=== Exercise inputs ===
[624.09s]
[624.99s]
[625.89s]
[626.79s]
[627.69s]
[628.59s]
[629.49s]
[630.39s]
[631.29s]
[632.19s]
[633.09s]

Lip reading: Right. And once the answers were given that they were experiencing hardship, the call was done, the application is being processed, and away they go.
===
=== Exercise inputs ===
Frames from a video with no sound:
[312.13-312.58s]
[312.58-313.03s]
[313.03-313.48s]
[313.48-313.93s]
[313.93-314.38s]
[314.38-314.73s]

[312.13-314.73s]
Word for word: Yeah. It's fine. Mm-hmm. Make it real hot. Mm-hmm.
===
### What this task involves
Reproduce the lines above, beginning at the line with "[312.13-312.58s]" and stopping after the line with "Word for word: Yeah.", exactly as they are.

### Expected answer
[312.13-312.58s]
[312.58-313.03s]
[313.03-313.48s]
[313.48-313.93s]
[313.93-314.38s]
[314.38-314.73s]

[312.13-314.73s]
Word for word: Yeah. It's fine. Mm-hmm. Make it real hot. Mm-hmm.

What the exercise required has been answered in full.